Outra emoção avassaladora é o luto. Imagino quanto foi difícil para Blaze Bayley escrever para a esposa agonizante: “Porque você é o meu coração batendo, é a razão pela qual estou vivo. São essas coisas que percebi enquanto você partia” (While you are gone).

A relação pai e filho aparece nas palavras de Geoff Tate (Queensrÿche): “Você diz ‘filho, vamos esquecer o passado, eu quero outra chance, vamos deixar isso para trás’. Você me implora por um novo começo, tentando construir uma ponte que foi destruída. Mas você sabe, pai, que você nunca a construiu” (Bridge).

O mesmo tema, mas de um modo mais trágico, vem nas letras de Tchort (Green Carnation), que passou pela dor inigualável de perder uma filha criança, que faleceu: “Pai, perdôe-me se fiz algo errado, até quando você vai me deixar sofrendo sozinho” (em Boys in the Attic) e “O anoitecer desliza sobre o céu. Alguém se despediu de ti? Alguém te viu? O playground está vazio agora. As crianças não brincam mais. O jogo acabou” (em Child’s Play).

A dor da traição, da perda da confiança, aparece no texto de Dave Mustaine (Megadeth): “Meu corpo dói pelos erros, traído pela luxúria. Nós mentimos tanto um para o outro, que não confiamos mais em absolutamente nada” (Trust). Parece com o que diz Andi Deris (Helloween): “Estou tentando de verdade, mas amanhã ainda estarei chorando. Como você pode esconder suas mentiras?” (Forever and One).

Como diria outro grande letrista, James Hetfield: “Eu nunca me abri desse jeito. Essas palavras não são só para serem ditas, e nada mais importa” (Nothing Else Matters).

Tentei trabalhar com a emoção nas letras novas. Há amor, dor, perda, ciúmes, inveja, ambição, remorso. Se eu vou conseguir emocionar alguém, não sei. Afinal, “pessoas felizes não tem histórias” (Therapy?, em Stories).

3 comentários:

Ripp disse...

Perfeitas colocações.
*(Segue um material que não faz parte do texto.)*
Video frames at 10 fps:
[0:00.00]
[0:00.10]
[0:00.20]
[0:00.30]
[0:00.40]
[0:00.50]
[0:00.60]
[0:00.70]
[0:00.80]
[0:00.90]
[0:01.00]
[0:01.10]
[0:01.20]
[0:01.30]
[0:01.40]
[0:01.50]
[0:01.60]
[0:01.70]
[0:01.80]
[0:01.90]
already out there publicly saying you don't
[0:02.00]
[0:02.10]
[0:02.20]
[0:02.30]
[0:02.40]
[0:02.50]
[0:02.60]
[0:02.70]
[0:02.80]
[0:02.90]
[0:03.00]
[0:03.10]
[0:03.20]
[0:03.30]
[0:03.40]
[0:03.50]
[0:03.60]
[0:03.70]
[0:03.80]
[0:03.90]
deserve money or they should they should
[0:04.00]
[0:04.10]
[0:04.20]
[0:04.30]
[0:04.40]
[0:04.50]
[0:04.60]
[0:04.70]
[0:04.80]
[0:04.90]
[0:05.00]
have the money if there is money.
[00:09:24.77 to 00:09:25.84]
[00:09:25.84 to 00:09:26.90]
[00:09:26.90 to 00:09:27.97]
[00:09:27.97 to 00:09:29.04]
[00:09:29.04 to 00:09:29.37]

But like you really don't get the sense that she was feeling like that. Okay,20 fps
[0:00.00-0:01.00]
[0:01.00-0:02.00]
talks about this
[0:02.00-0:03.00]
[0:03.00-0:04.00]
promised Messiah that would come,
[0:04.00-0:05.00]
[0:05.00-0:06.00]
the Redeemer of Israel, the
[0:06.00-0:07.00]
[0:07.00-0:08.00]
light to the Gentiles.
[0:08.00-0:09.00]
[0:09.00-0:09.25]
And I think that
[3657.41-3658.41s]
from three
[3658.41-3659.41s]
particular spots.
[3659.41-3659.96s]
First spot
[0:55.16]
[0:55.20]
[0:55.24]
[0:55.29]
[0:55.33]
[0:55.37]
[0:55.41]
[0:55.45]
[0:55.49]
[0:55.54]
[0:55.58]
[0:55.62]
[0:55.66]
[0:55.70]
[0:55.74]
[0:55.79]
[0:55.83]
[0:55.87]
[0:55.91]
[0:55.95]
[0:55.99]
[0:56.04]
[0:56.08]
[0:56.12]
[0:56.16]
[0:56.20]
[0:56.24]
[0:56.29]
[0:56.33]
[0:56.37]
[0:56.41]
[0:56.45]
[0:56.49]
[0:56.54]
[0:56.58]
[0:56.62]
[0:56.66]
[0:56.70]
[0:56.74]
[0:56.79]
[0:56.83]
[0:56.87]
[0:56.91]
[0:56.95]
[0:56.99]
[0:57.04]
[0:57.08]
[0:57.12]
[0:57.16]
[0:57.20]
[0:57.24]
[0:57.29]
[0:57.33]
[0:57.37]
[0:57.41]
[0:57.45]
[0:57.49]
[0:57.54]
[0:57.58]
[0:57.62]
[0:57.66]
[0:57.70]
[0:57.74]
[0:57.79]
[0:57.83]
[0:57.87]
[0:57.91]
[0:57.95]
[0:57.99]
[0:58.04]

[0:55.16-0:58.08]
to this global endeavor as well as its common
Sem dúvida só radicais e ignorantes "acham" que dentro do estilo só se fala em demônios, drogas e futilidades.
A poesia está presente sempre, quer seja nas melodias ou nas letras.
Escuta quem quer. entende quem pode !!!

Adriano Villa disse...

Btarde... Como vai meu caro amigo? Que surpresa encontrar o seu blog... E que prazer poder ler palavras tão sinceras e bacanas... Infelizmente as pessoas não se importam muito com as letras, elas preferem apenas sentir a energia da canção como um todo, como se fosse um motor funcionando à energia nuclear, entretando, tudo faz parte de apenas um todo... A letra é a alma e o instrumental o corpo que leva sua complexidade por ai... Parabens e td de bom cara... E, visite o meu blogs hein... se cuida

Psychotic Eyes disse...

Adriano, seu comentário é a síntese perfeita do que penso: a letra é a alma, e o instrumental o corpo. Se eu tivesse pensado nisso, colocaria no artigo! Bem se vê que o amigo tem a poesia no sangue.

Aliás, a primeira faixa do nosso próximo CD é a Throwing to Chaos, letra de Adriano Villa para o Psychotic Eyes. O que muito nos honra e engrandece!